- Opening Delimiter -

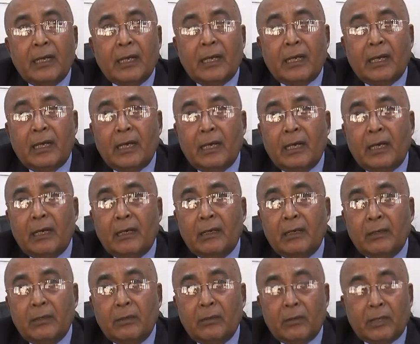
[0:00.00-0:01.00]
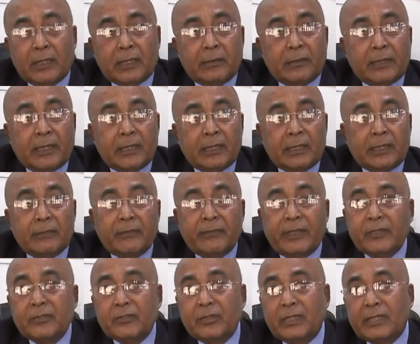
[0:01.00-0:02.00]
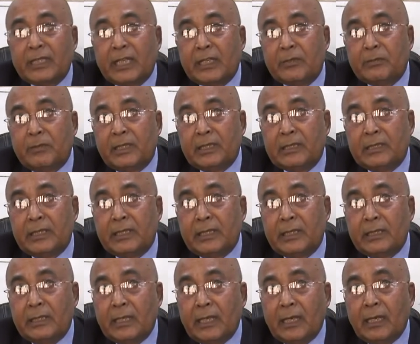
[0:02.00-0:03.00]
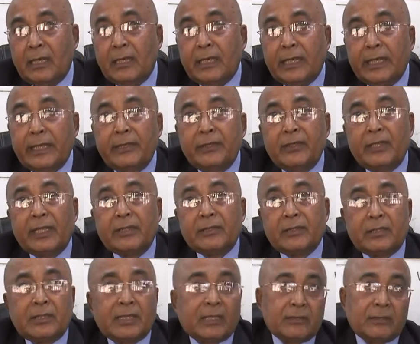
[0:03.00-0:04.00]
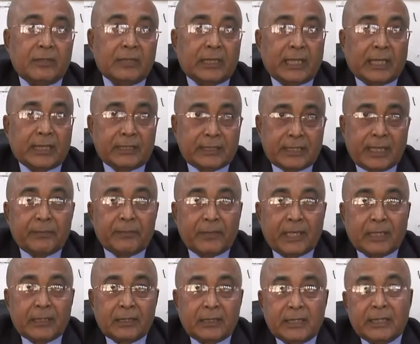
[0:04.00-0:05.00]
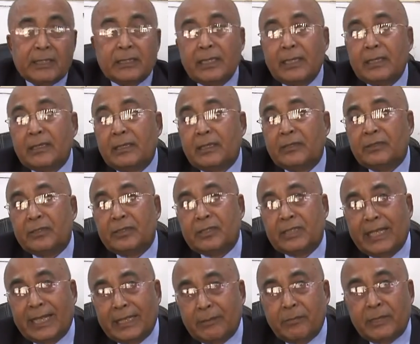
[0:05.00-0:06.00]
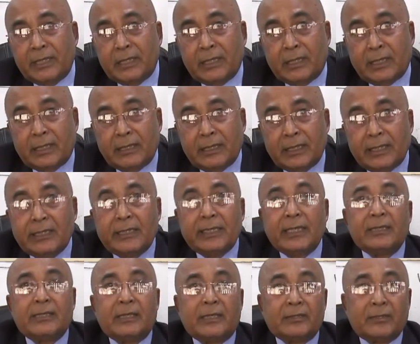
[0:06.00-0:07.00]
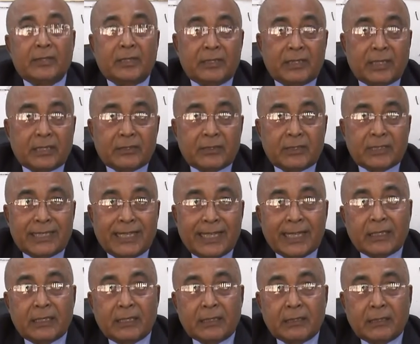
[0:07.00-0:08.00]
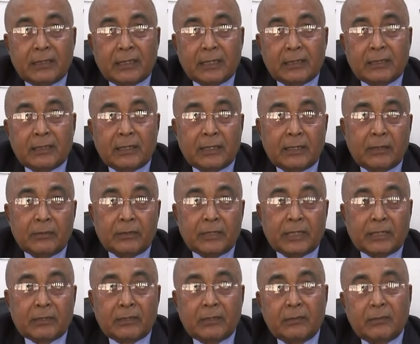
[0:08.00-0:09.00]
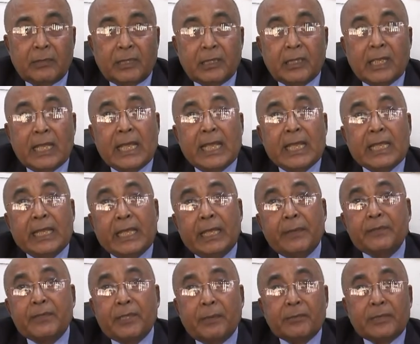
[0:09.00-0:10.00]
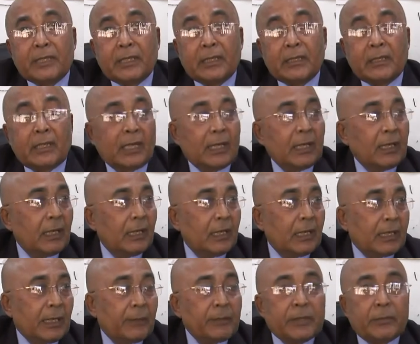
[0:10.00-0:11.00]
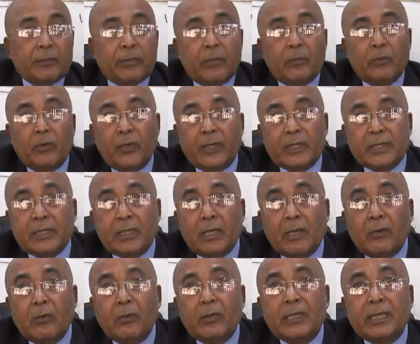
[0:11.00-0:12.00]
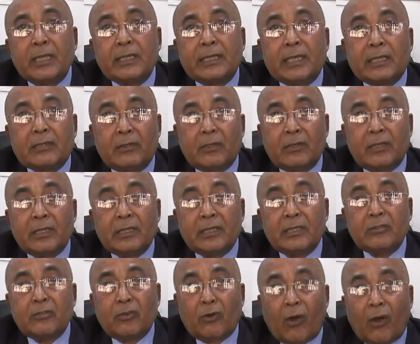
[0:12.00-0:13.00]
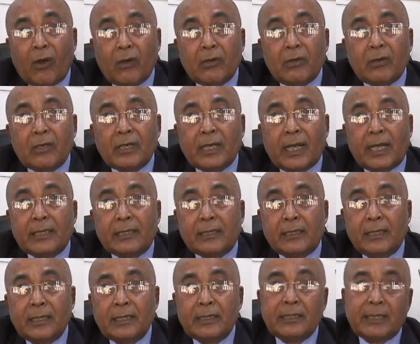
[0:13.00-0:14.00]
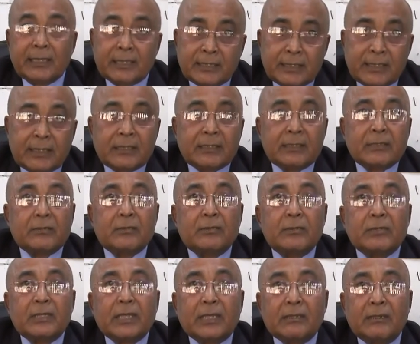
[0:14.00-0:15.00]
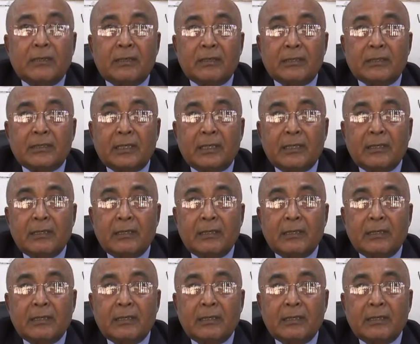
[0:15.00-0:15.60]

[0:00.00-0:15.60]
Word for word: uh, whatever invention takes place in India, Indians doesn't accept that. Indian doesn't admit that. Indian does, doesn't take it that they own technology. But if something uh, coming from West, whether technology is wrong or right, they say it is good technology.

- Closing Delimiter -
- Opening Delimiter -

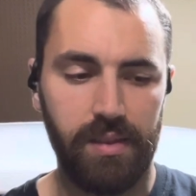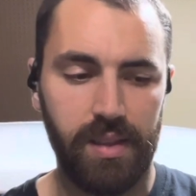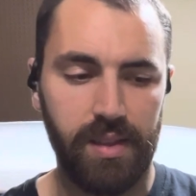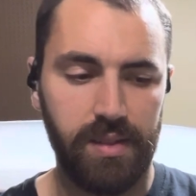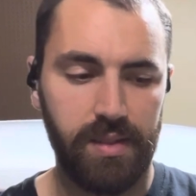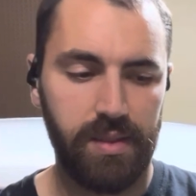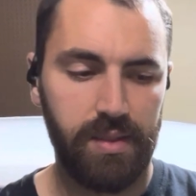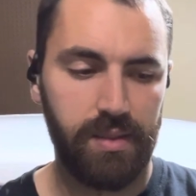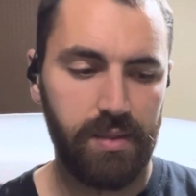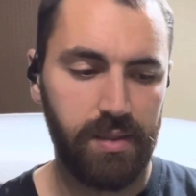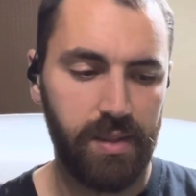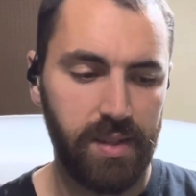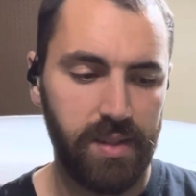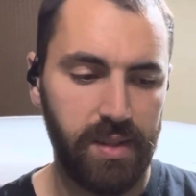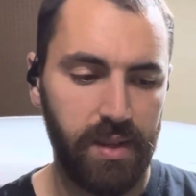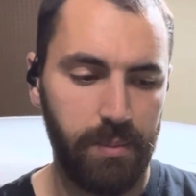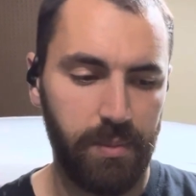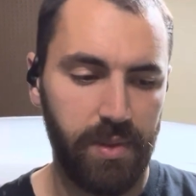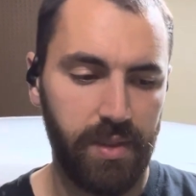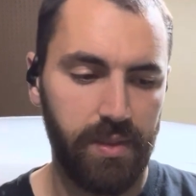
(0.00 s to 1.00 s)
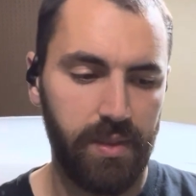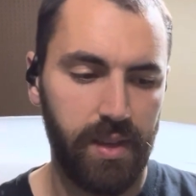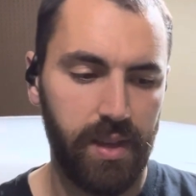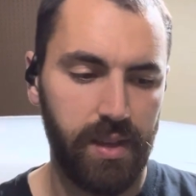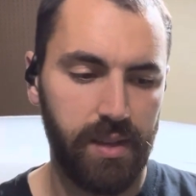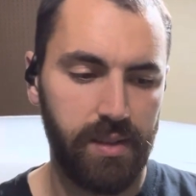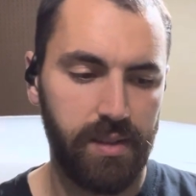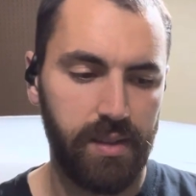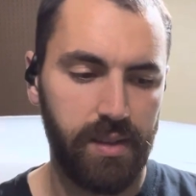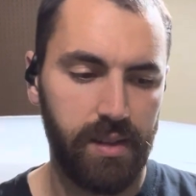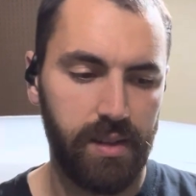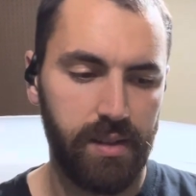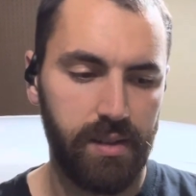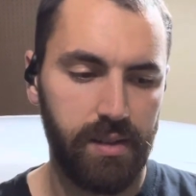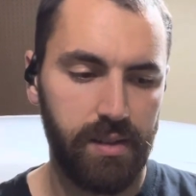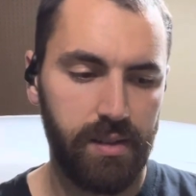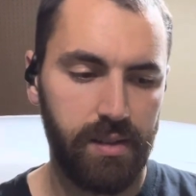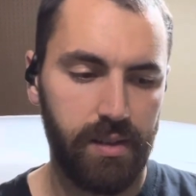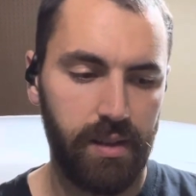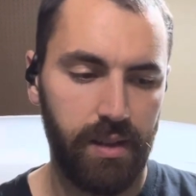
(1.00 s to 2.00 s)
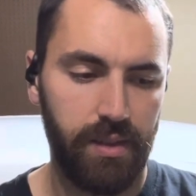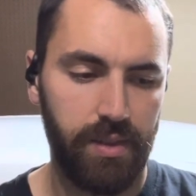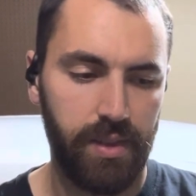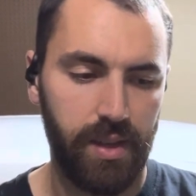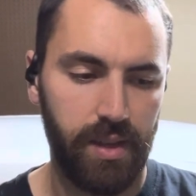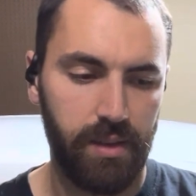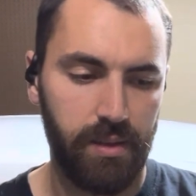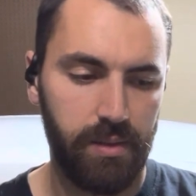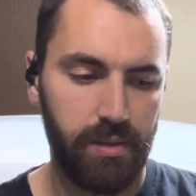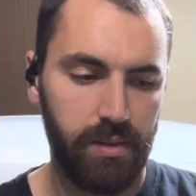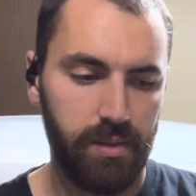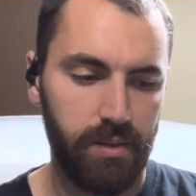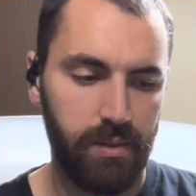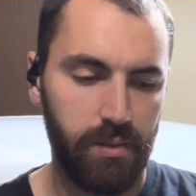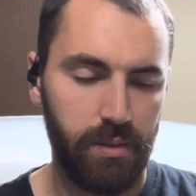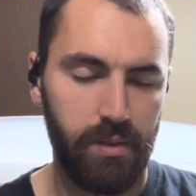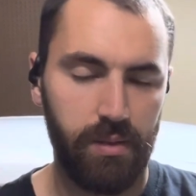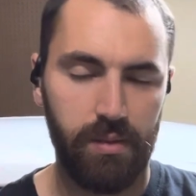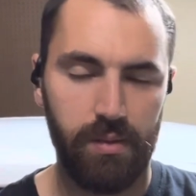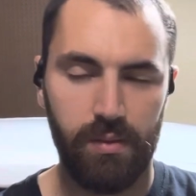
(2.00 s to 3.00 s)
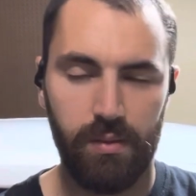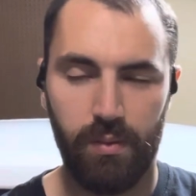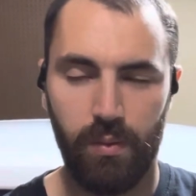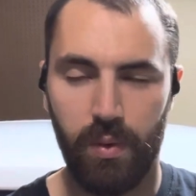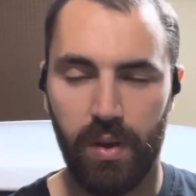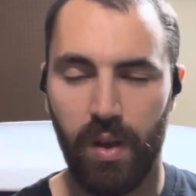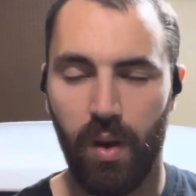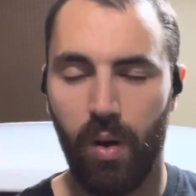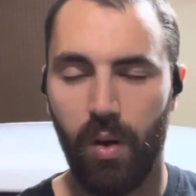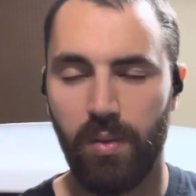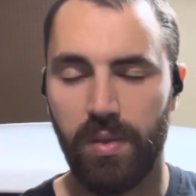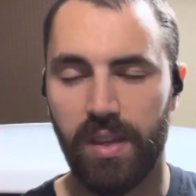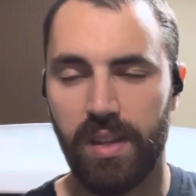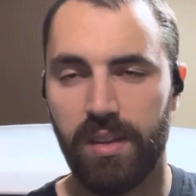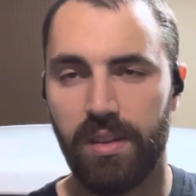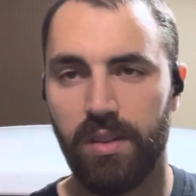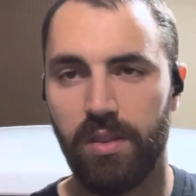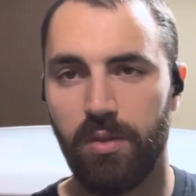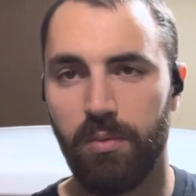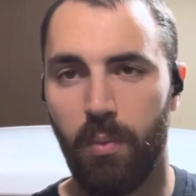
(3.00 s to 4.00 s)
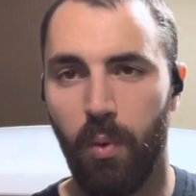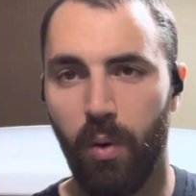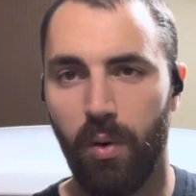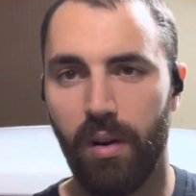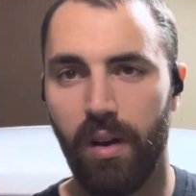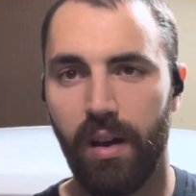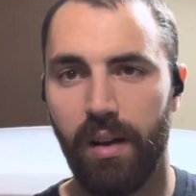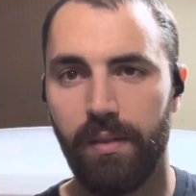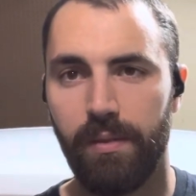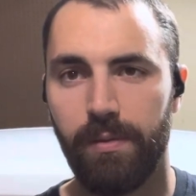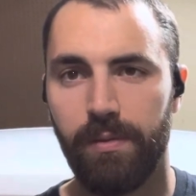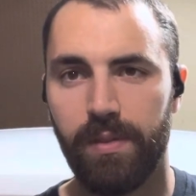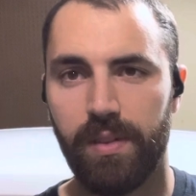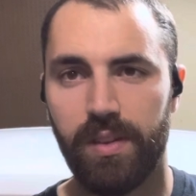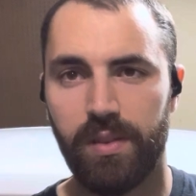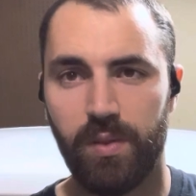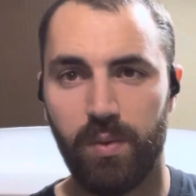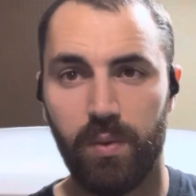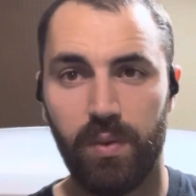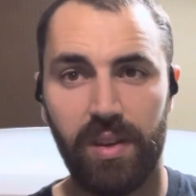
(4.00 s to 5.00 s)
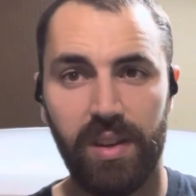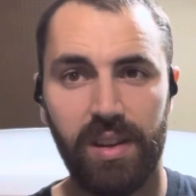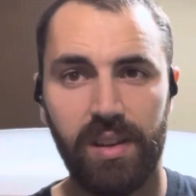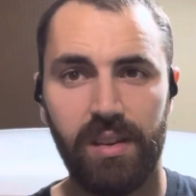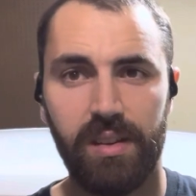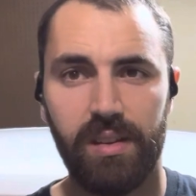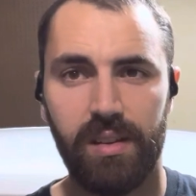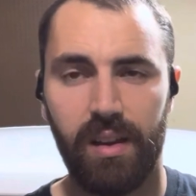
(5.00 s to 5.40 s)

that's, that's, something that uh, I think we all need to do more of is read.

- Closing Delimiter -
- Opening Delimiter -

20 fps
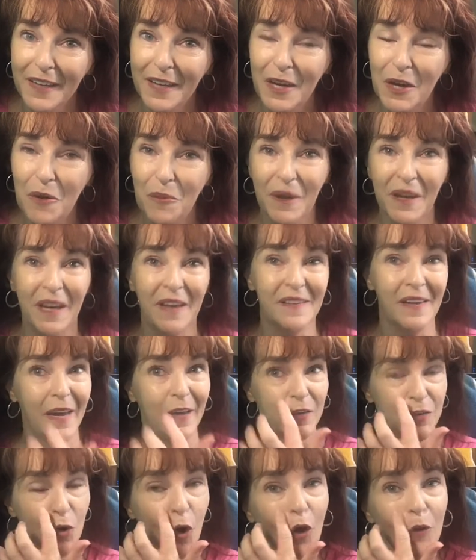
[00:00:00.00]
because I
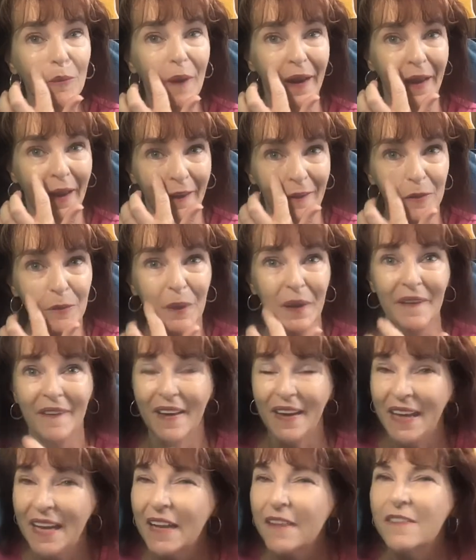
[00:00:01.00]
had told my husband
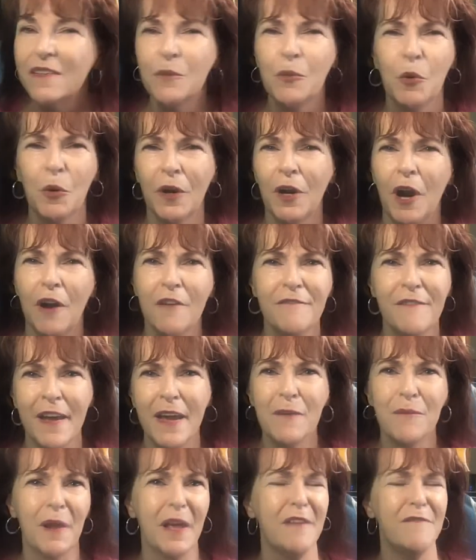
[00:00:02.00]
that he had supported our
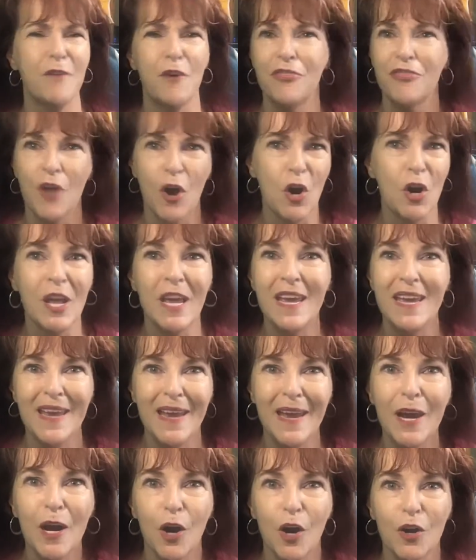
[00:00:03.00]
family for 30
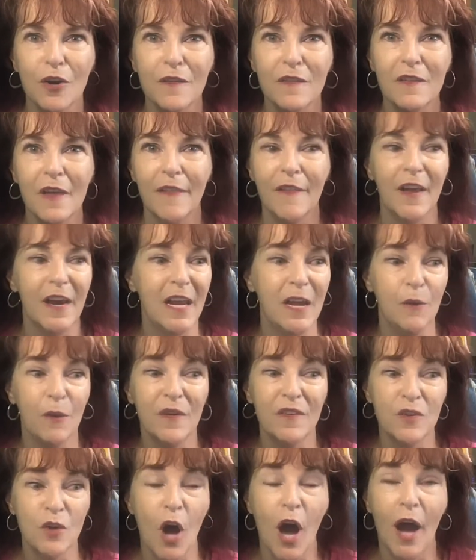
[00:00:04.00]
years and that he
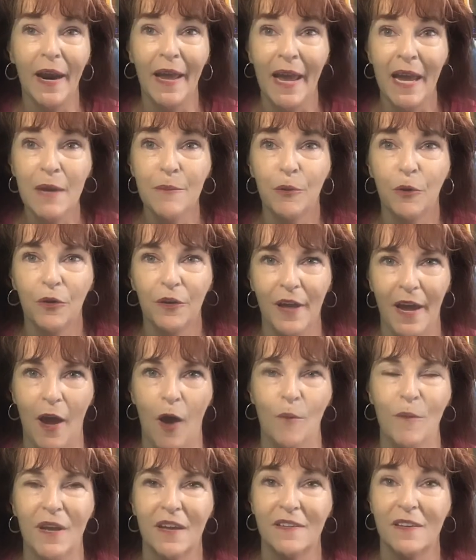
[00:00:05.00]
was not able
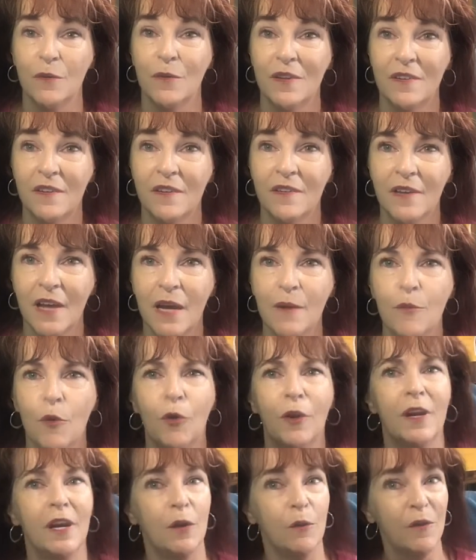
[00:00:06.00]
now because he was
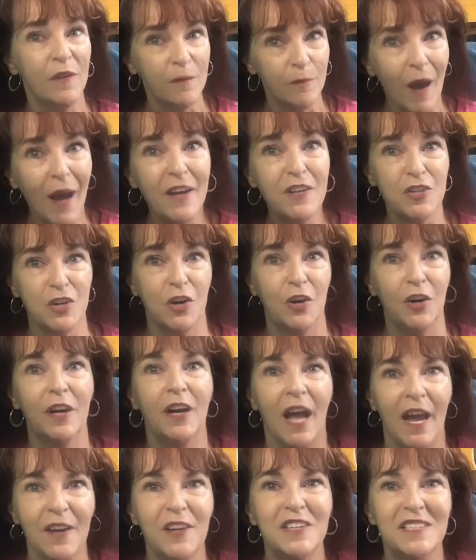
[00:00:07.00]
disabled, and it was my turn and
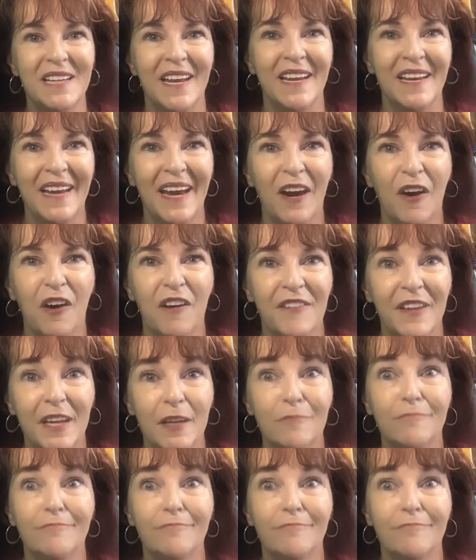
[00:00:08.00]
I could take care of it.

- Closing Delimiter -

- **Task description**
Look above for the line with "[0:08.00-0:09.00]", then give again exactly every line from there through the line with "Word for word: uh, whatever", skipping the pictures.

- **Task response**
[0:08.00-0:09.00]
[0:09.00-0:10.00]
[0:10.00-0:11.00]
[0:11.00-0:12.00]
[0:12.00-0:13.00]
[0:13.00-0:14.00]
[0:14.00-0:15.00]
[0:15.00-0:15.60]

[0:00.00-0:15.60]
Word for word: uh, whatever invention takes place in India, Indians doesn't accept that. Indian doesn't admit that. Indian does, doesn't take it that they own technology. But if something uh, coming from West, whether technology is wrong or right, they say it is good technology.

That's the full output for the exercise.